Она сняла ночную гелевую маску. Омолаживающую.
– Зайчик мой, сегодня ж сочельник. Нас бабушка в гости ждет.
– Понимаю. Но уж очень охота в «Чак И. Чиз».
– Чего? Уж прости, мой маленький, но ты совсем концы попутал. Марш в кровать.
– Ну можно хотя бы по дороге там перекусить?
– Отца спроси.
– Я уже спросил. Он сказал – можно.
Но этот номер не прошел. Отец, проснувшись, уличил Тормоза Эда во лжи и объявил, что сын наказан. Тем более что на рождественском торжестве тот ввязался в драку с Брэйди Коллинзом.

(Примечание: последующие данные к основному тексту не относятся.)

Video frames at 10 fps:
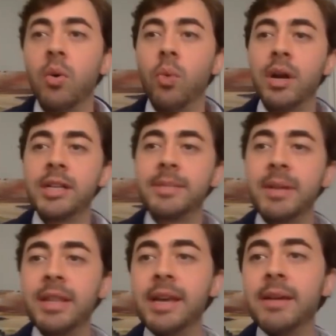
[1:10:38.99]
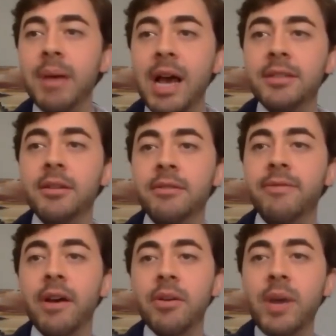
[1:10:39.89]
What has been the impact on
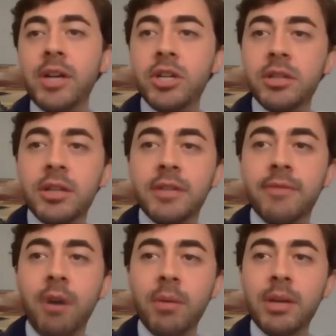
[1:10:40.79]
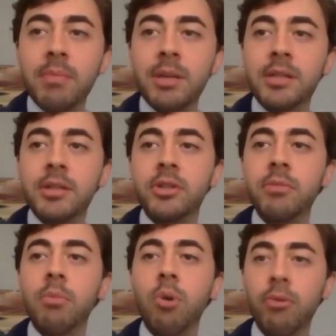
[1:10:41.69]
valuations as pharma companies
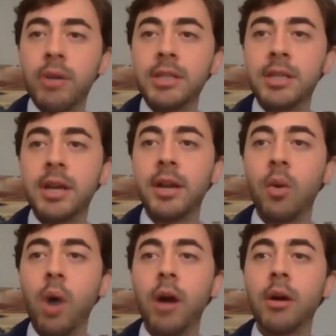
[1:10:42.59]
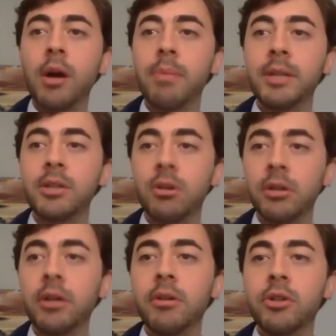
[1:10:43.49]
assume more risk and acquire companies
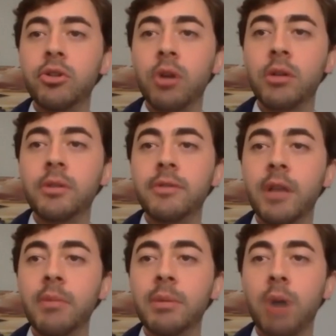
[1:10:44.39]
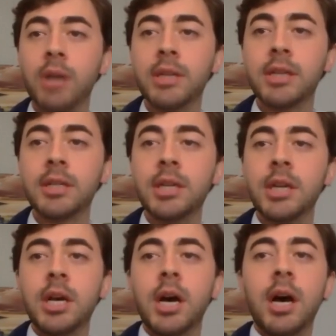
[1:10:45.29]
earlier in the drug development process?
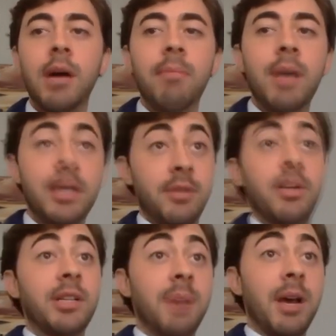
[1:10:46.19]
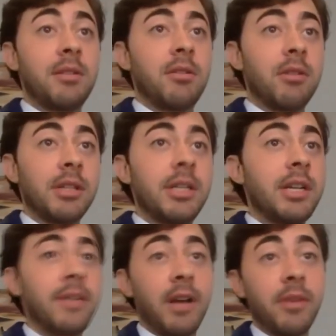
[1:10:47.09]
Um, as you would expect, early
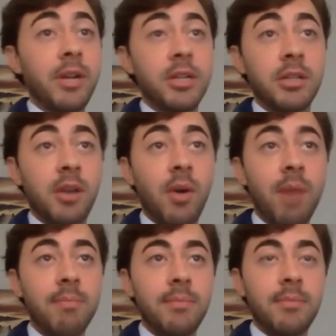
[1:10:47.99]
stage valuations go up.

Всему есть предел. Спутниковая антенна, припасенная в награду сыну за отличную успеваемость, на месяц арестована. Месяц – никакой «тарелки».
– Ну пап! Как ты не понимаешь? Мне позарез нужно туда заехать! – взмолился Тормоз Эд.
– Не дури. Одевайся давай. К бабушке пора ехать.
Они и так припозднились: отец обыскался своего мобильника. Попросил мать набрать его номер, чтобы найти по звонку, но ее мобильный тоже куда-то подевался. Им было невдомек, что оба телефона выкрал сын и бросил в сугроб. Покойная бабушка Тормоза Эда велела поступить именно так, пригрозив, что иначе не видать ему пиццерии.